天守は2つの巨石にまたがって造られ、2階3層となっていました。
巨石を礎としながら必要箇所を石垣で補う構造、せまい岩山に建物を据える構造は、たぶん苗木城だけではないでしょうか。


 

天守台を下り、その足元へ。
ひときわ大きい岩は、馬洗岩と名付けられています。
苗木城が攻められた際、水の手が断ち切られてしまった時、この岩の上に馬を乗せ米を馬にかけ、あたかも水が豊富にあるかのように敵を欺いたのだそうです。








武器蔵跡付近に戻りました。

 

スタンプの画角は、ここから天守台を見上げたものです。
今回の画角探しは簡単でした。



「兜岩」と私が名づけた岩。
本当の名は不明です。



最後に、スルーしていた二の丸へ。



大門跡から坂を上らず、右へ進みます。

 

二の丸から天守方向を見ると、石垣が幾重にも積み上がっている豪壮な画。

 

南側に進んでいくと、石垣とともに現れる巨岩。

 

ついには巨岩だけになってしまいました。
この先には八大龍王社という巨岩に鎮座する社があるのですが、私は途中で引き返してしまいました。



午後3時11分、苗木城を退城。
観光客もそれなりに多かったですが、それにふさわしい魅力的な城郭でした。



帰りもバスを利用するので、バス停までは徒歩で向かうこととなりますが・・・



これはいったい・・・と考えさせられる記念碑がありました。
とりあえず、苗木城の登城記はここまで。





苗木城登城・第2章~巨岩を抱いて

2021-03-14 | 城郭【続日本100名城】


令 和 2 年 ( 2 0 2 0 年 ) 8 月 1 0 日 ( 山 の 日 )

午 後 2 時 0 8 分

岐 阜 県 中 津 川 市

苗 木 城 足 軽 長 屋 跡





苗木城【国指定史跡】の入口部分といえる、足軽長屋跡地



ここから見える、異形の本丸
目指すは、あの本丸の頂です。



おおぅ、この苗木城周辺にも困った御方がいらっしゃるようです。
とはいえこの日の苗木城はお盆休みまっただ中とあって人出は多く、森の困ったさんに出くわすことはなさそうに思えました。



登城路に面した石垣と巨岩。
苗木城が築かれていた城山には巨岩が多く、苗木一帯を治めていた苗木遠山氏はこの巨岩をそのまま利用して、城の一部となしたわけですね。
巨岩がごろごろ転がっているような山なので、石垣の材料となる石材には事欠くことはなかったようです。
しかし苗木藩の石高は1万石と、財政力は到底高いとは言えず、藩政が発足して以来ず~っと火の車。
ということで巨岩を動かすことに労力すなわち財力を費やすことはせず、巨岩を抱き込むようにして城を築いていったんですね。


 

風吹門の跡地にたどり着きました。
正規の登城路(大手道)にあったので「大手門」とも呼ばれていたそうです。
外部と三の丸を隔てていた櫓門で、2階には馬の飼葉が収納されていたそうです。





三の丸に入って左を振り返ると、巨岩を抱きかかえた石垣造りの構造物が構えられています。

 

苗木城最大の櫓・大矢倉の櫓台です。
大矢倉が築かれたのが17世紀中頃ということで、石垣の石積みは隙間のない切込接ぎとなっています。

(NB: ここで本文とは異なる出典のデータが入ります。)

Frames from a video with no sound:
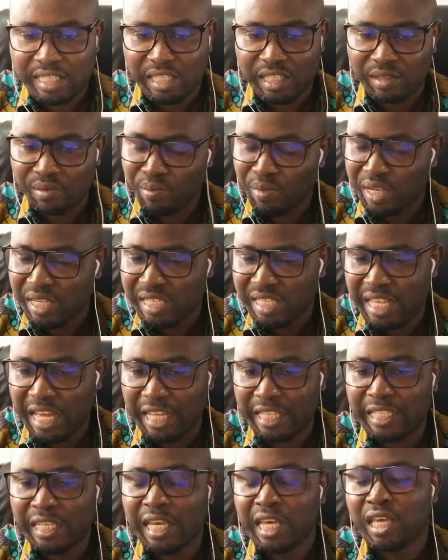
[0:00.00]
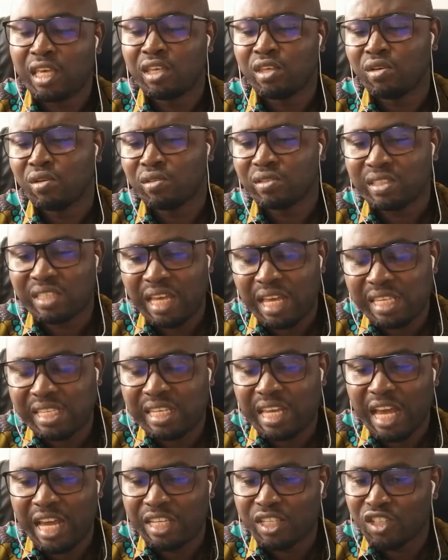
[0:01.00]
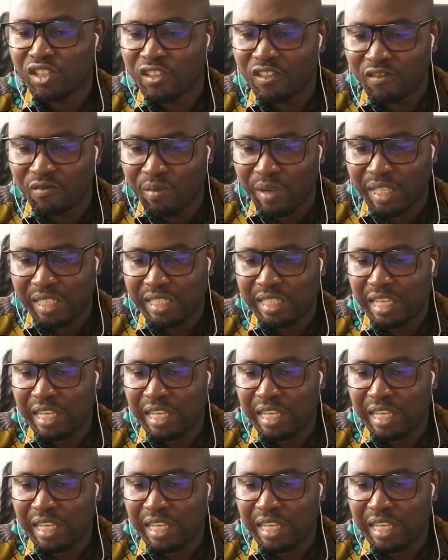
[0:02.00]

It means that your task achievement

大矢倉の北側(画像右側)では、小さめの石で隙間を埋め込む打込接ぎが用いられていますね。
切込接ぎの石垣の方は、長方形に近い石が規則正しく積まれている布積みです。



大矢倉の櫓台を登っています。
櫓台の頂となるこちらの石垣は、打込接ぎで構成されています。



櫓台の頂に立ちました。
三の丸は炎天下の下で絶賛工事中のようです。



大矢倉からの本丸
北側は巨岩があまり見えず、端整な石垣が造成されています。



苗木城の一大名物・大矢倉跡を下りました。


 

重機が作業している馳門跡で、こちらは裏口にあたります。
城の崖下を流れる木曽川の川原から始まる搦め手の登城路は、四十八曲りと呼ばれる山道を経て、この馳門に至ります。




三の丸を通過し、二の丸へと入ります。

 

両郭の境目といえる大門の跡地。
その名のとおり、苗木城で一番大きな城門でした。
2階建ての城門で、2階部分は物置として用いられていたようです。
城主の江戸参勤の出立など、大きな行事のときに限って門扉が開け放たれていたようで、普段は脇のくぐり戸が通行に用いられていました。



 

巨岩と石垣に囲まれている空間。
二の丸に入って最初の建物・御朱印蔵の跡地です。
ここには将軍家から与えられた領地目録や、朱印状などの重要な文書、また刀剣類なども納められていました。
御朱印蔵の収蔵品は、虫干しが年1回必ず行われていました。
蔵に上るための階段はなく、はしごをかけて出入りをしていたそうです。



別角度からの御朱印蔵跡。
巨岩が見事に一体となっていますね。


 

二の丸の散策は後回しにして、さらに上へ。
本丸への坂道にあった城門、最初は綿蔵門
こちらも2階建てで、中には年貢の真綿が納められていました。
この門は門限があり、夕刻七つ時(午後4時)以降は閉じられ、本丸への進入は禁じられていました。



綿蔵門跡の壁面。
先のヘアピンカーブからの上り坂は石垣で固められています。
そのむこうには巨岩がそびえています。

 

綿蔵門跡から二の丸を見下ろすと、崖っぷちに礎石が残っています。
苗木城の御殿はこちらにありました。



木曽川にかかる赤いトラス橋・城山大橋が見えてきました。
苗木城の登城はさらに上へ・・・眺望もまた愉しみです。


 

綿蔵門の先にあるヘアピンカーブを曲がったところに構えられていた坂下門
坂の下にあるから坂下門、まぁそのまんまですね。
3代藩主・遠山友貞の正室の実家・久世家の支援で改修されていることから「久世門」とも呼ばれているそうです。
門跡にある石段は、門が存在していた当時のものが現存しています。



本丸までの坂道は続き、

 

三の丸の大矢倉の石垣が望めるようになってきました。


 

第二のヘアピンカーブの直前にあった菱櫓門
本丸まではあと少し。


 

櫓台のような石垣と井戸が現れたら、二の丸の終点です。
本丸への入口・本丸口門が、通路に構えられていました。
(本丸口門の跡地は、撮影し忘れていしまいました)



その直前にあった井戸は千石井戸で、苗木城の井戸で最も高所にあります。
強烈な日照りのときにも水涸れしなかったといい、千人の飲み水となるということから「千石井戸」と名付けられています。



現在も水をたたえる千石井戸。
私も手持ちのお茶を飲んで、苗木城の本丸へと足を踏み入れます。